EXERCISE OBJECTIVE: Please retype exactly the lines from the one containing "[00:00:00.80 to 00:00:01.20]" through the end of the records, leaving out the pictures.

[Saved entries]
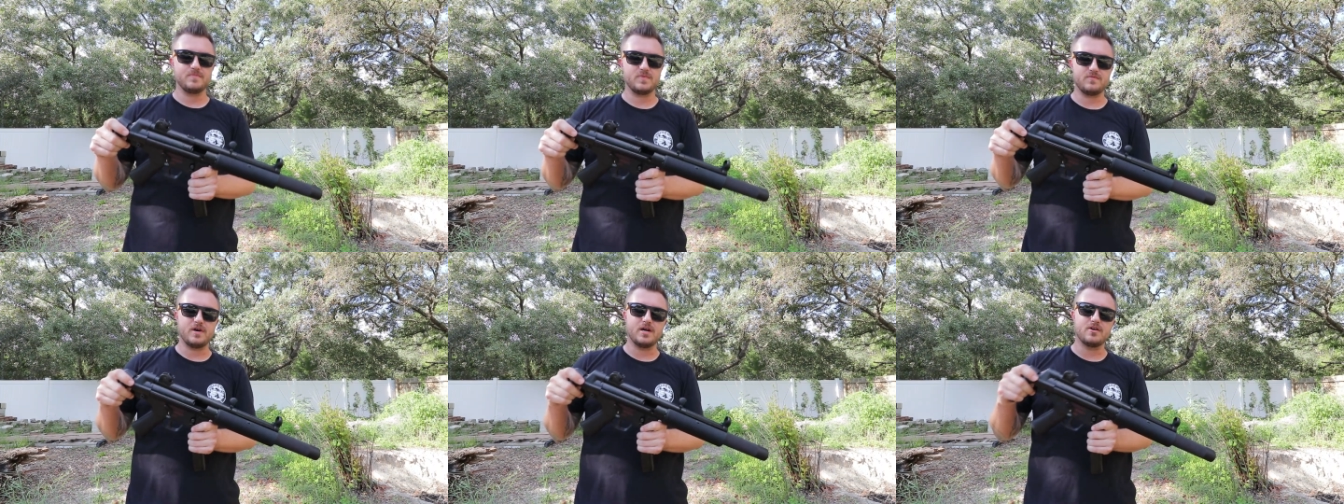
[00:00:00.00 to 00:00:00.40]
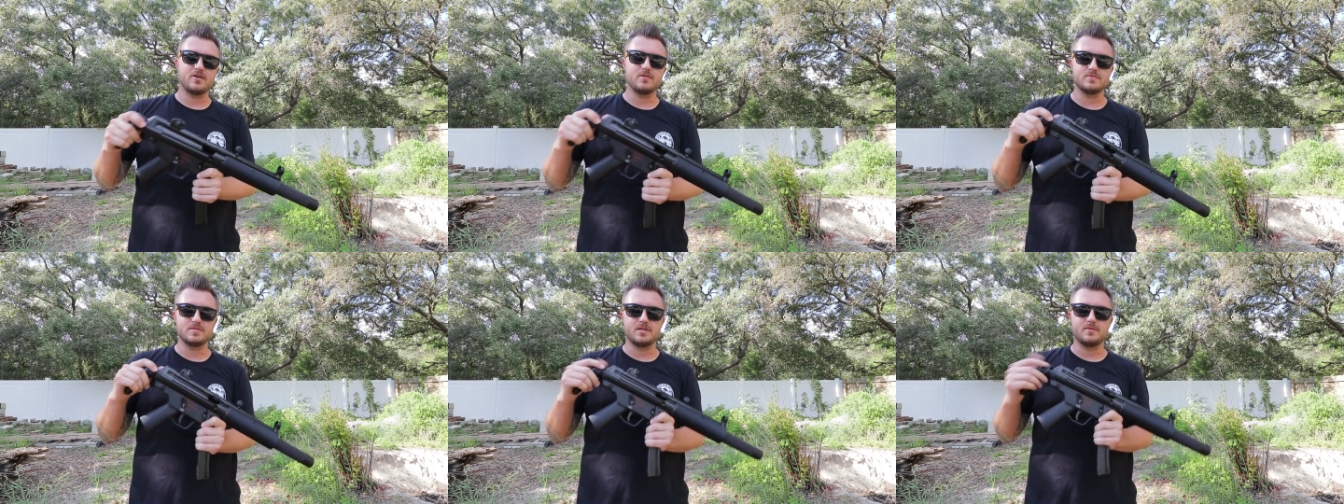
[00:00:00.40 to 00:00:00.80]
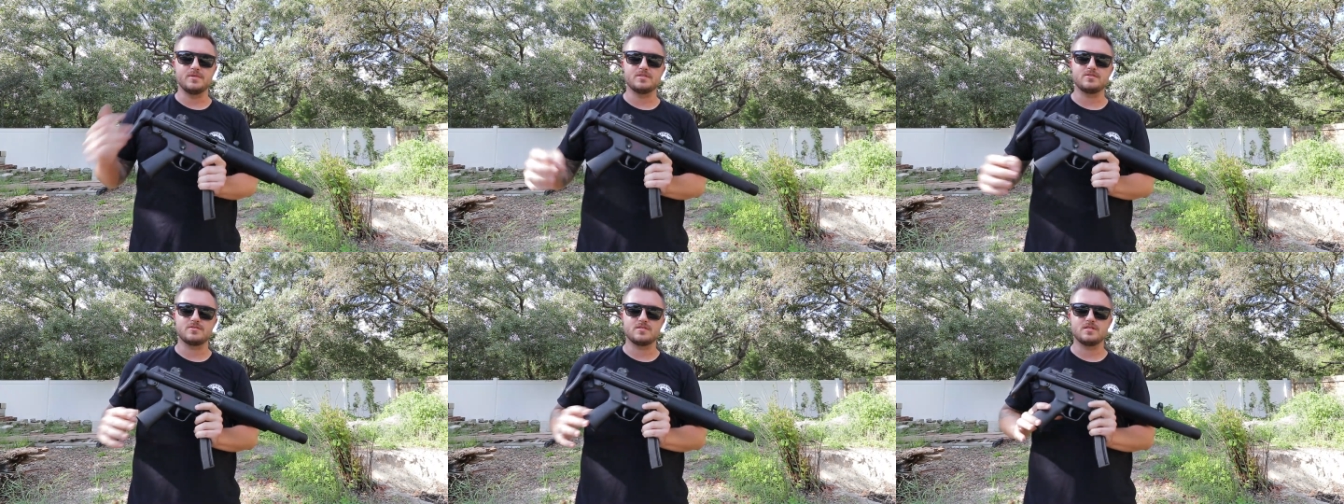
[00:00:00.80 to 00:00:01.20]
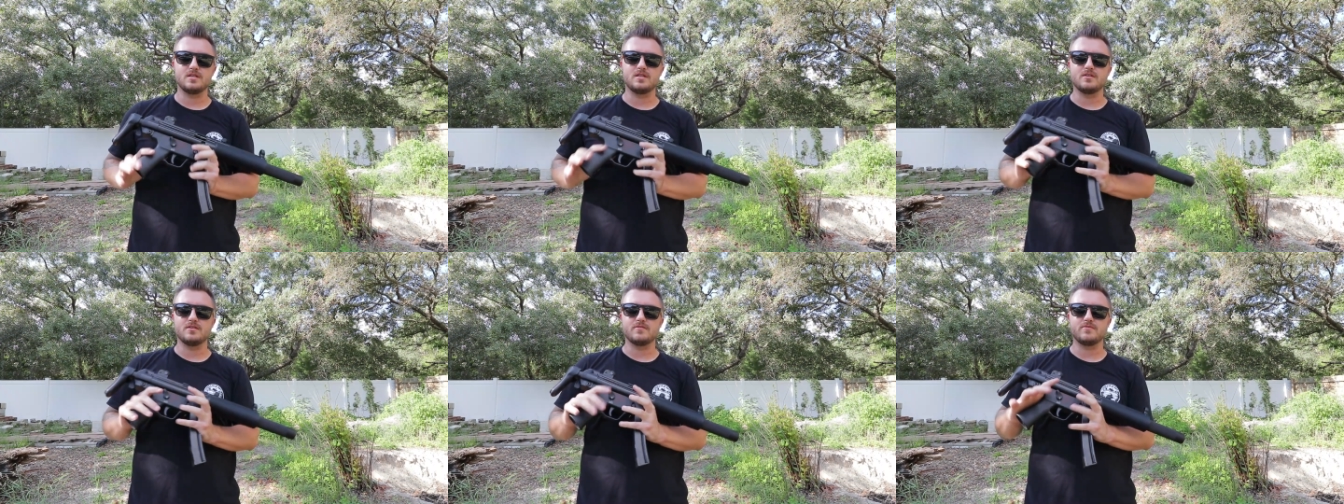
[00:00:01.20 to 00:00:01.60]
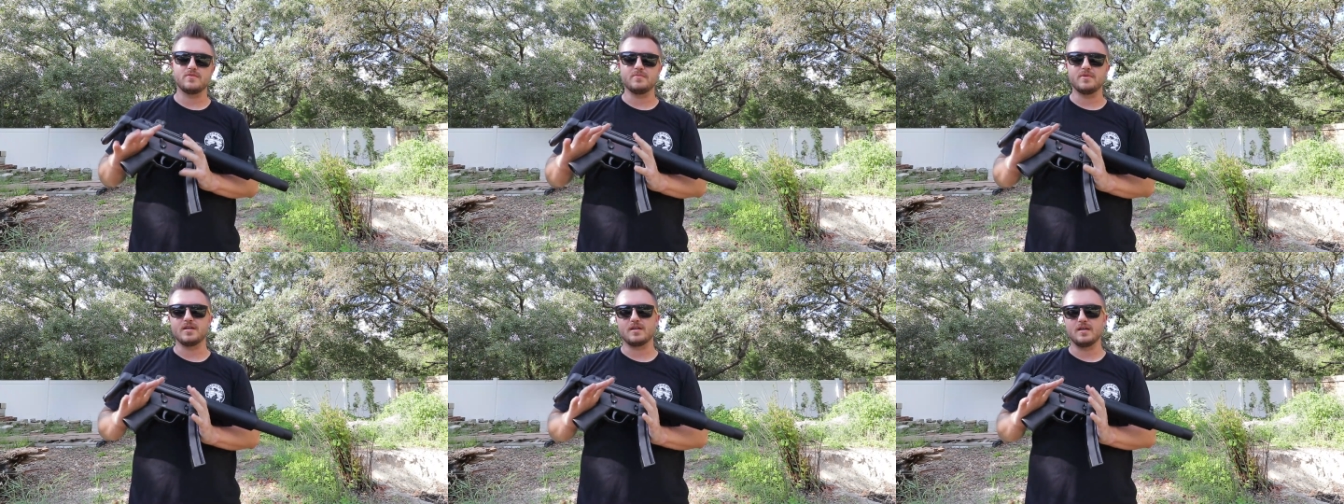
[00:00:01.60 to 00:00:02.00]
firearms that I'm interested in are
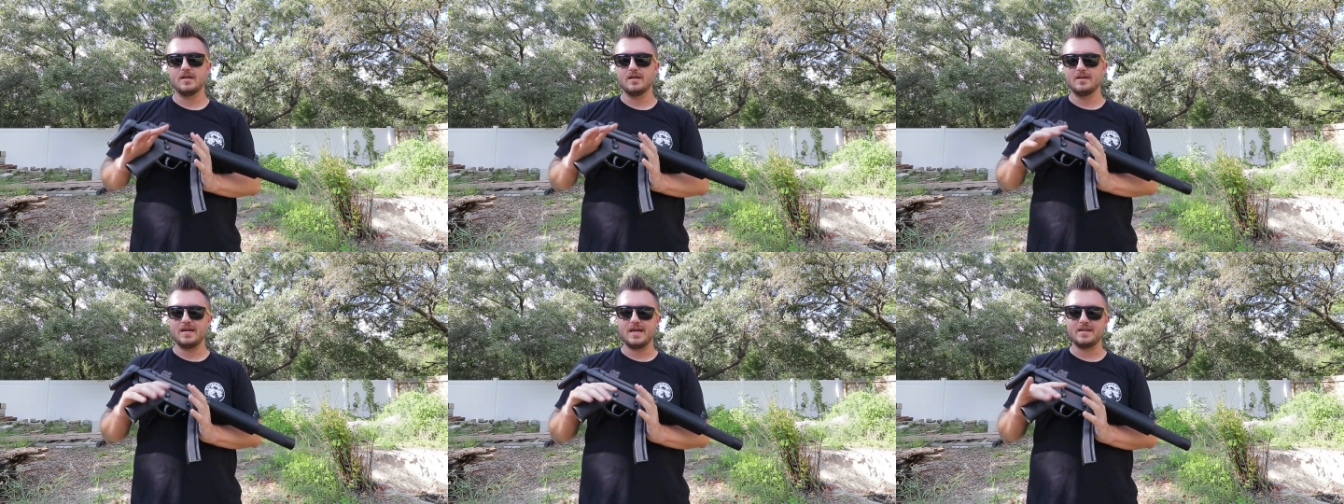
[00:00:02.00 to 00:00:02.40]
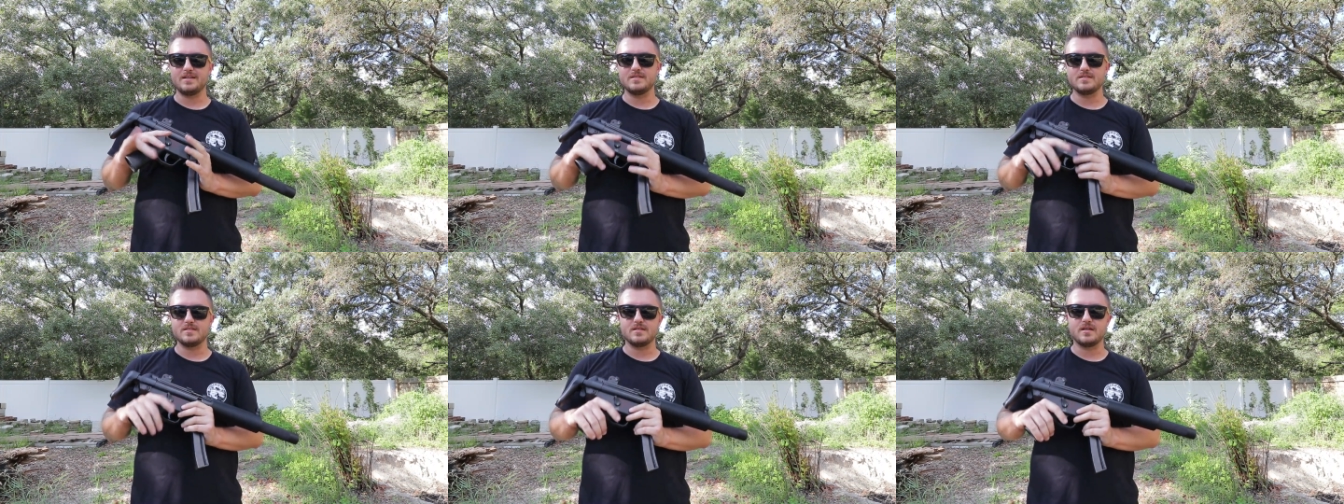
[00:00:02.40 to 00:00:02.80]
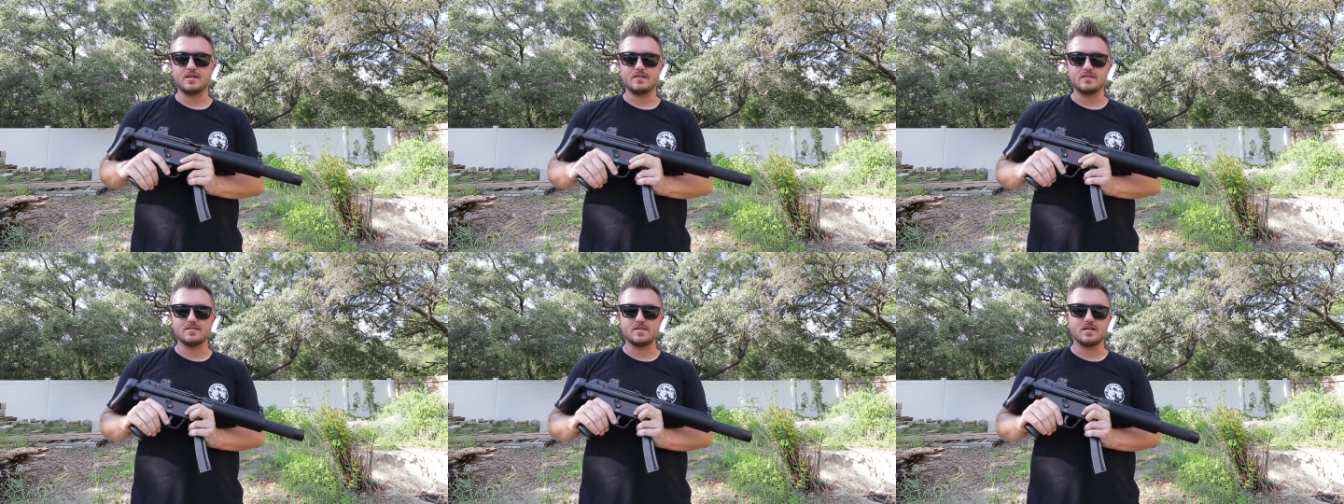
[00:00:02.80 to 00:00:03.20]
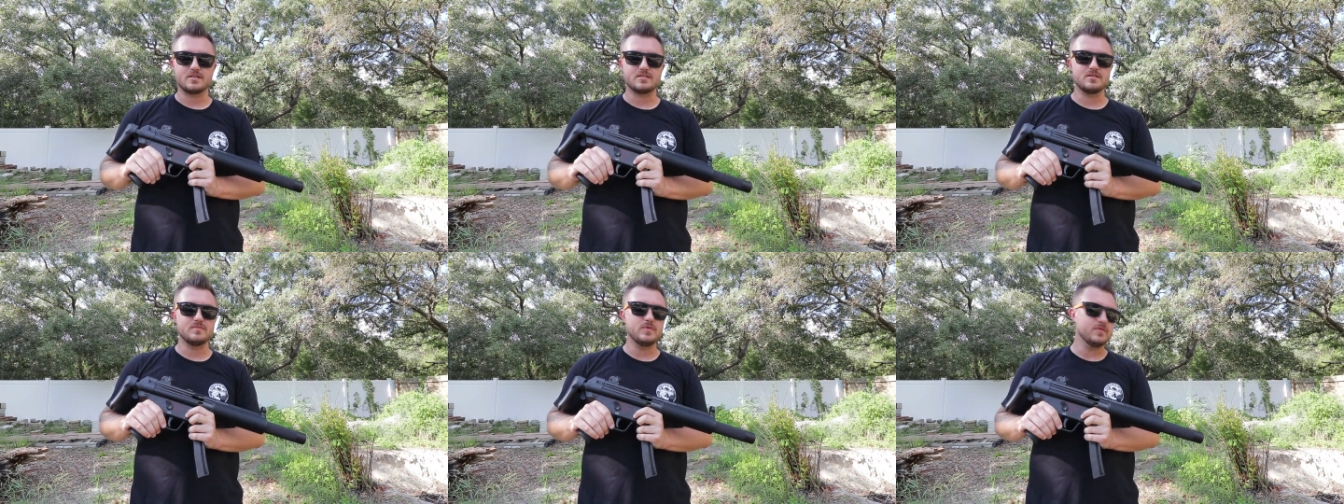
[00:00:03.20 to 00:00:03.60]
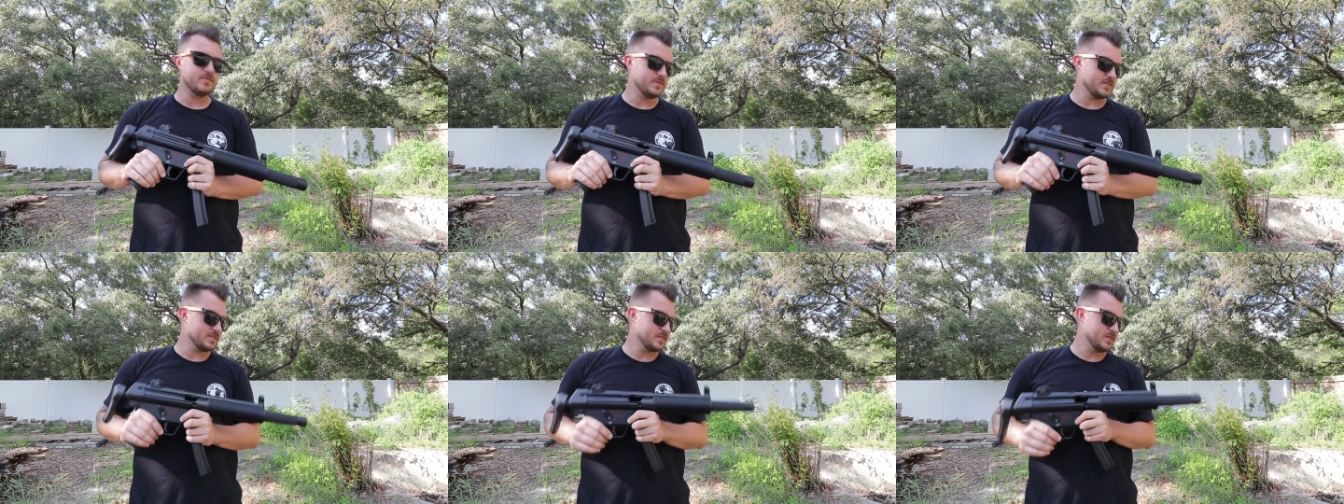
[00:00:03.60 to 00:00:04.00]
from like 80s and 90s action
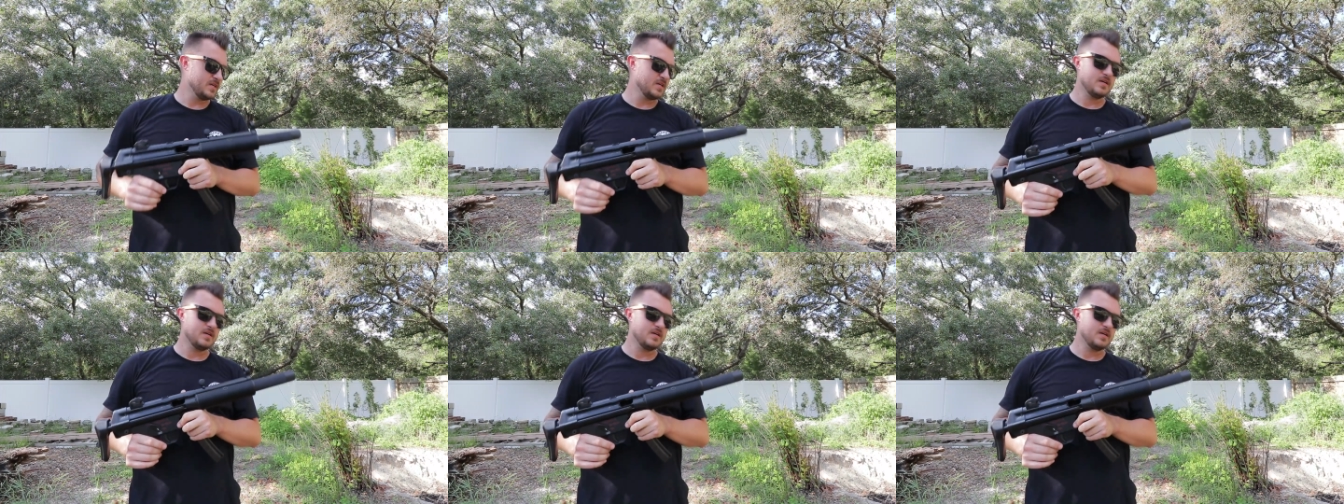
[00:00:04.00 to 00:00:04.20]
movies.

YOUR RESPONSE:
[00:00:00.80 to 00:00:01.20]
[00:00:01.20 to 00:00:01.60]
[00:00:01.60 to 00:00:02.00]
firearms that I'm interested in are
[00:00:02.00 to 00:00:02.40]
[00:00:02.40 to 00:00:02.80]
[00:00:02.80 to 00:00:03.20]
[00:00:03.20 to 00:00:03.60]
[00:00:03.60 to 00:00:04.00]
from like 80s and 90s action
[00:00:04.00 to 00:00:04.20]
movies.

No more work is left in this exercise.